ABOUT THIS TASK: What is needed is a faithful copy of all the entries, with no pictures in it.
★ ★ ★ ★ ★
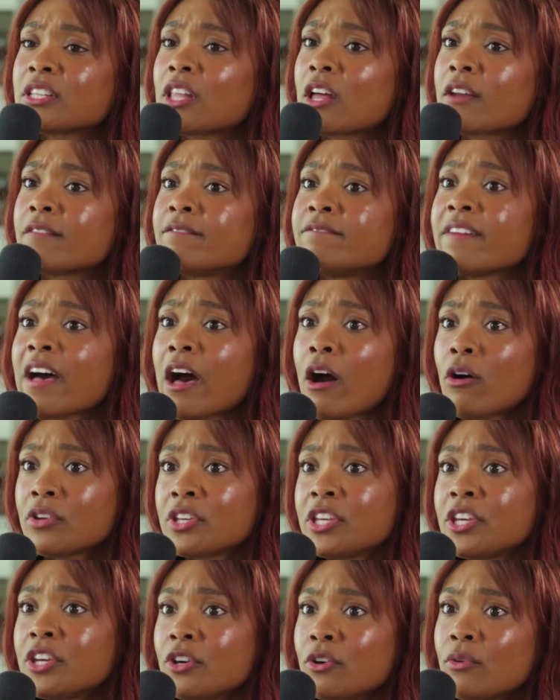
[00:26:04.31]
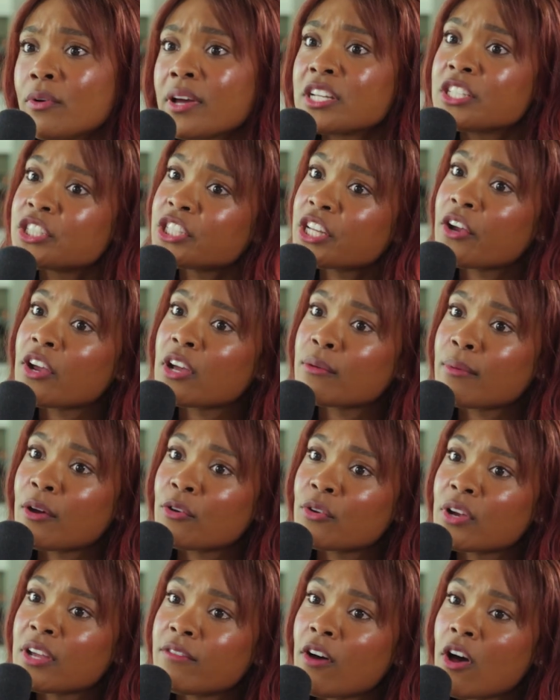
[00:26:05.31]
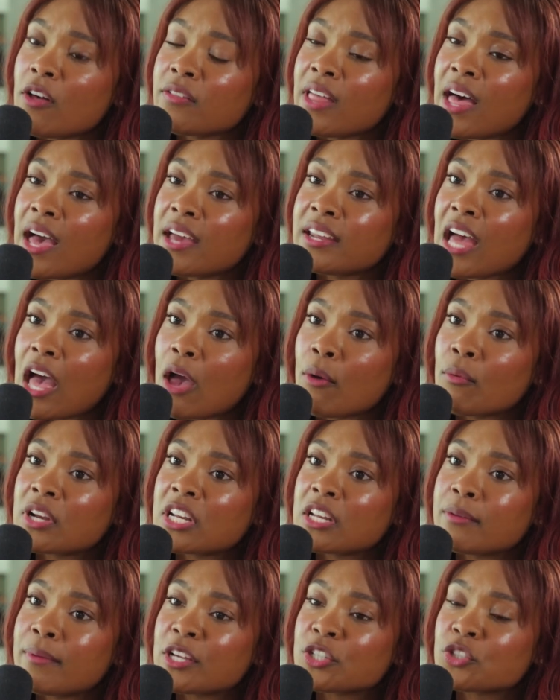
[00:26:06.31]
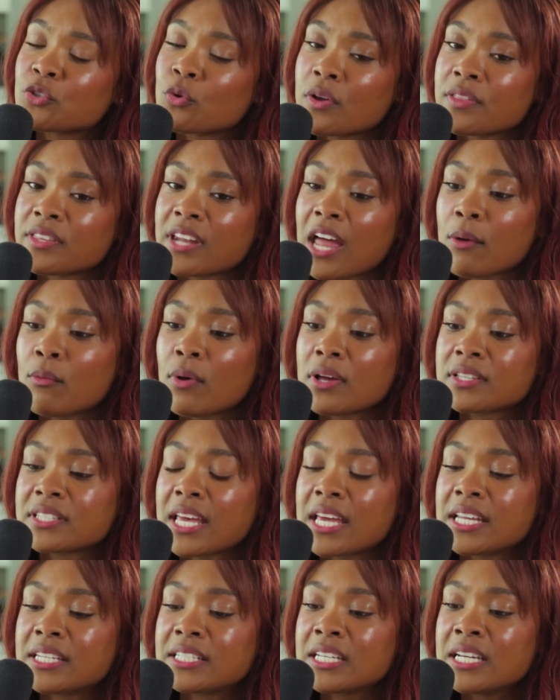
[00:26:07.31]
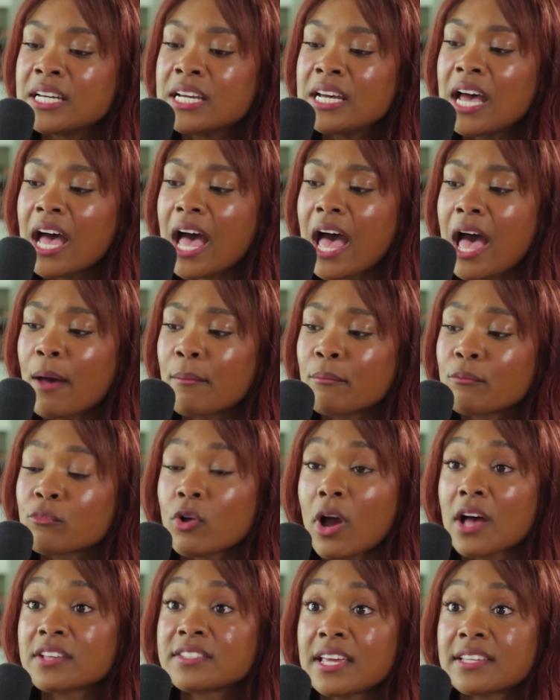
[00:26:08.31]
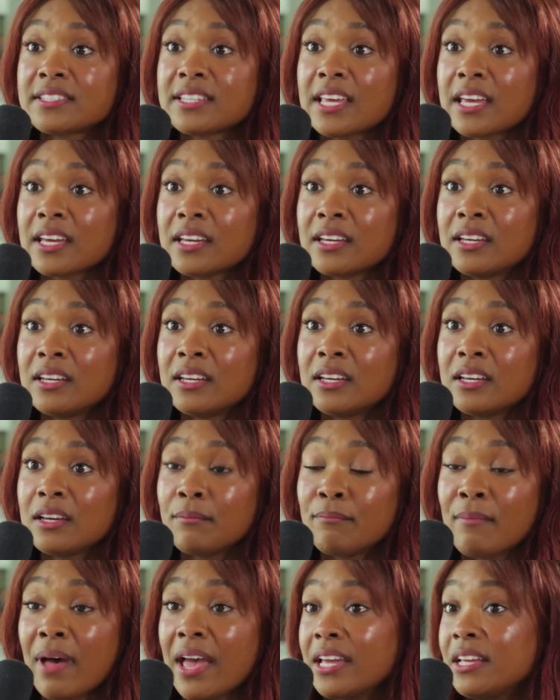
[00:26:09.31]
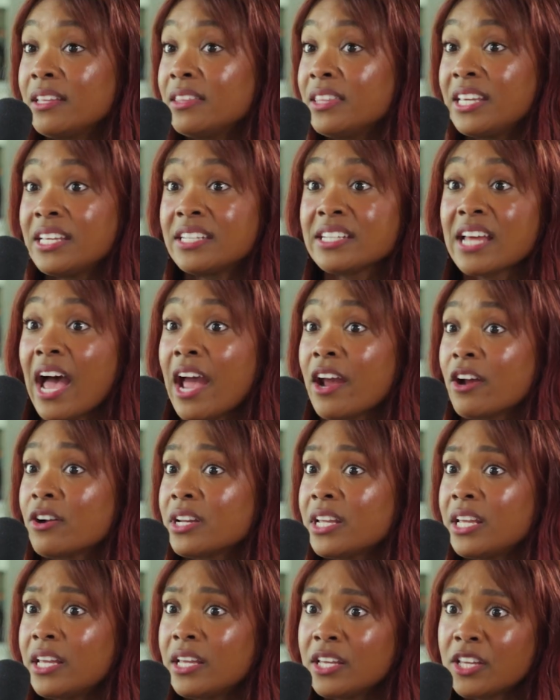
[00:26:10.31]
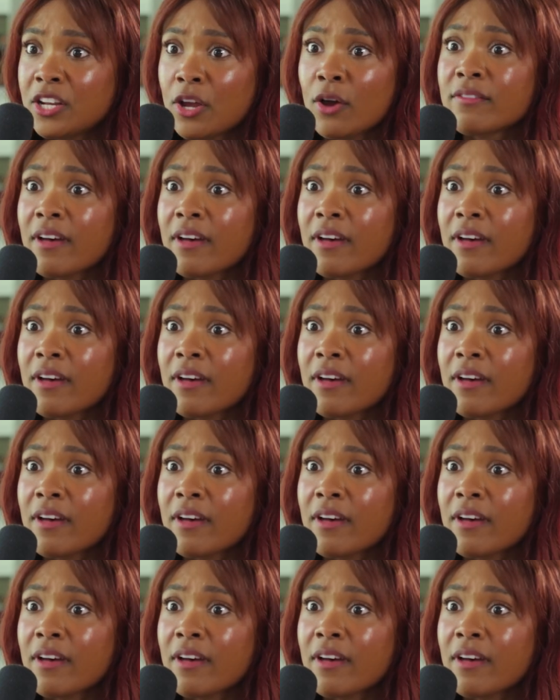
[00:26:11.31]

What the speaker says: lot of value in sharing about grief online, I wanted to make sure that I wasn't processing the entirety, of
★ ★ ★ ★ ★
TASK RESPONSE:
[00:26:04.31]
[00:26:05.31]
[00:26:06.31]
[00:26:07.31]
[00:26:08.31]
[00:26:09.31]
[00:26:10.31]
[00:26:11.31]

What the speaker says: lot of value in sharing about grief online, I wanted to make sure that I wasn't processing the entirety, of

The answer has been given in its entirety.